For much of that time, having flying wingers like Cheslin Kolbe or Kurt-Lee Arense in the team would have been pretty much unthinkable. 

No matter how quick or imaginative they were, they just didn’t fit the image. Not big enough, not frightening enough. Arendse tips the scales at 80kgs., Kolbe even less at 70kgs. 

Yet Kolbe and Arendse are lightning quick, are possessed of amazing footwork, and largely won the first Test against Ireland a few weeks back through a slashing try each that only very quick men would score. 

Kolbe was a revelation in the 2019 Rugby World Cup for the Springboks, a remarkable try putting matters beyond doubt in the final against England. 

He probably won them the 2023 title as well when he was quick enough to charge down a conversion attempt by the French fullback Thomas Ramos in the quarter-final that allowed the Boks a one-point win.

So what does The Rugby Championship now bring? Have South Africa changed enough to throw the ball to these two flyers? To rely on a couple of little guys to put the icing on the intimidating cake that their forwards have always been able to bake?

I first saw the Springboks play at the Sydney Cricket Ground in 1956. At that time the Boks had a winger named Tom van Vollenhoven, who later made a considerable name for himself in English Rugby League. All the talk before the game was of van Vollenhoven and his try-scoring ability. 

In the event that first Test, and the one that followed in Brisbane, were grinding affairs in which the Springboks relied almost exclusively on powering over the Australian forwards, and hardly used the ball at all. Two Tests gave them 9-0 victories in each.

In 1969 I toured with the Wallabies to South Africa . . . the last of the long, 26-game tours that occupied more than three months.

At that time the Springboks had a tight-head prop named Mof Myburgh, who looked to be about twice the weight of Australia’s loose head Jim Roxburgh. 

At the first scrum in the opening Test on Ellis Park, the South Africans took the packs so low that Australia’s hooker Bruce Taafe was trying to hook the ball with his nose.

The crowd went wild. The Australian dirt-trackers in the stand couldn’t work out what all the commotion was about. 

They scanned the crowd, assuming there was a brawl or some other distraction. Alas, the crowd simply was celebrating awesome forward power and the effect it had on a dominant scrum. 

At that time Australia paid no real heed to scrummaging, seeing it only as a quick heel to get the backs running.

On that tour we ran into an old prop in Port Elizabeth who played back in the 1950s and had the unfortunate experience of breaking his neck in a scrum. It was the cervicle vertebrae that the hangman of those days relied on for a fatal result. 

Our old prop cracked his, but just kept playing, under some discomfort it must be said, ruing only the fact that the injury caused him to lose a scrum against the head.

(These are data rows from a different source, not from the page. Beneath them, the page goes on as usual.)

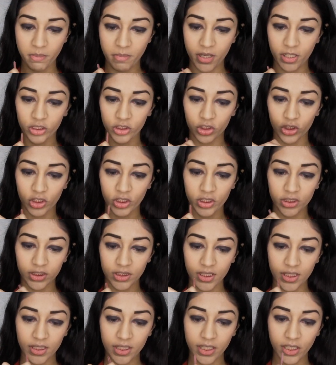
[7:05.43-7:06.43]
make sure there's
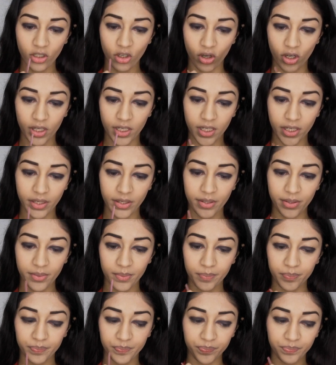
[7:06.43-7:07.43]
nothing on here.
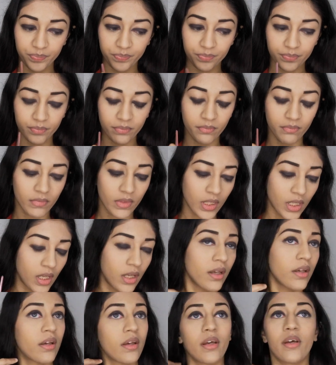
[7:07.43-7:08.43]

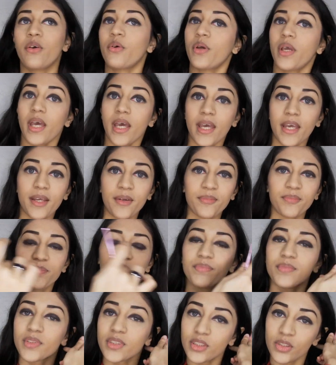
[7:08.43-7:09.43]
Okay,
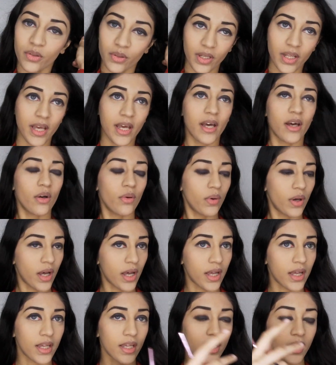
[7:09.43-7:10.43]
so now
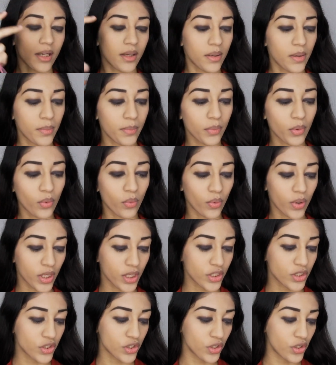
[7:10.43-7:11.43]
I am
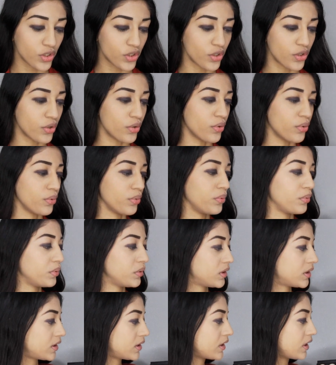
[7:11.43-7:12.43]
going to
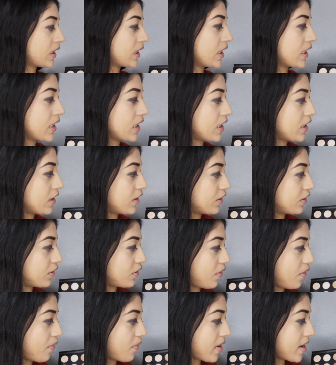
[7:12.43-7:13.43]
use
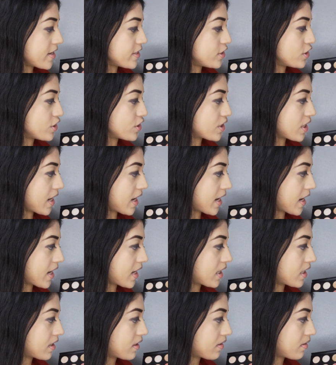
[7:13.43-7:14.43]
the red
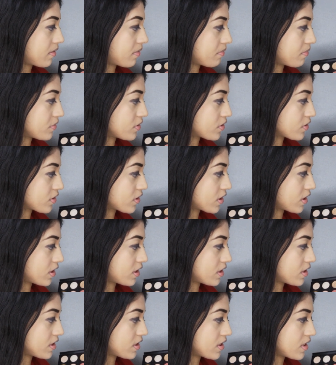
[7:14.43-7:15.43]
shade. Just
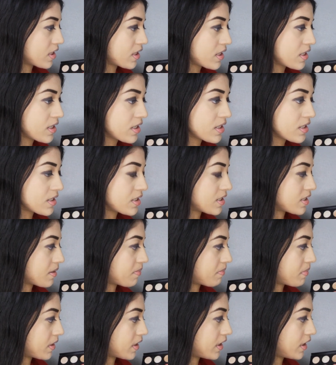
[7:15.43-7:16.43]
gonna
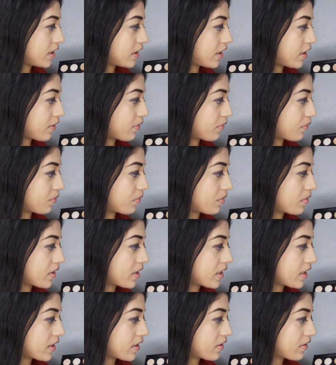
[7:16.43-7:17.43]
dip it in there
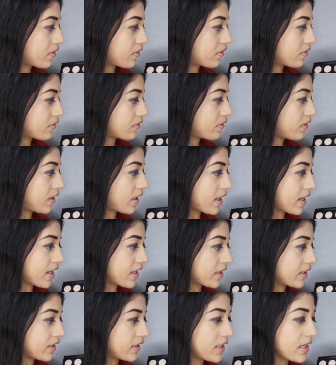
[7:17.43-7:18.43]
real
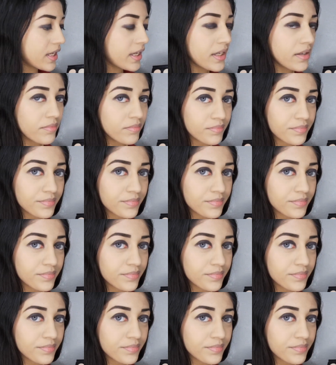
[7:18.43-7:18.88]
lightly.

We also met with a former Springbok prop Andy McDonald, who ran a farm in Zambia and one day encountered a lion on his property. 

He couldn’t outrun it so he stood his ground and wrestled it. He managed to keep its teeth away from him and in the end the lion gave up and left. 

McDonald was dreadfully scarred . . . scars he was happy to show us. He required 480 stitches and lost one finger and half a thumb, but he lived to tell the tale.

Cheslin Kolbe or Kurt-Less Arense are unlikely to have such luck should either of them be required to wrestle a lion, but their body shape allows extreme speed, and it is how this is used that is having an enormous impact on South African Rugby. 

When players like Arendse and Kolbe are scoring tries, the game offers so much more than modern try-scoring trends, like the dreaded rolling maul.

It is a fact that the game has evolved into a bit of an arm wrestle . . . a game of collision where it was once a game of evasion. 

Forwards who used to be committed to close combat can now stretch defensively across the field, making the one-on-one backline contests that once provided abundant thrills harder to come by. 

It takes special talents to overcome that, and South Africa’s wingers are certainly special talents. 

It will be interesting to see how much scope they are given against a rebuilt Australian team.

The evolution of Rugby that has made the collision game the modern thing, requiring ever-bigger players most of the time, makes Kolbe and Arendse departures from the norm. 

There is an added consciousness about such things since the gripping Sevens Rugby that was on such spectacular show at the Paris Olympics.

Sevens is all about evasion . . . about pace and space and running with the wind in the hair. Nice if we could get a bit of that back in our Test matches.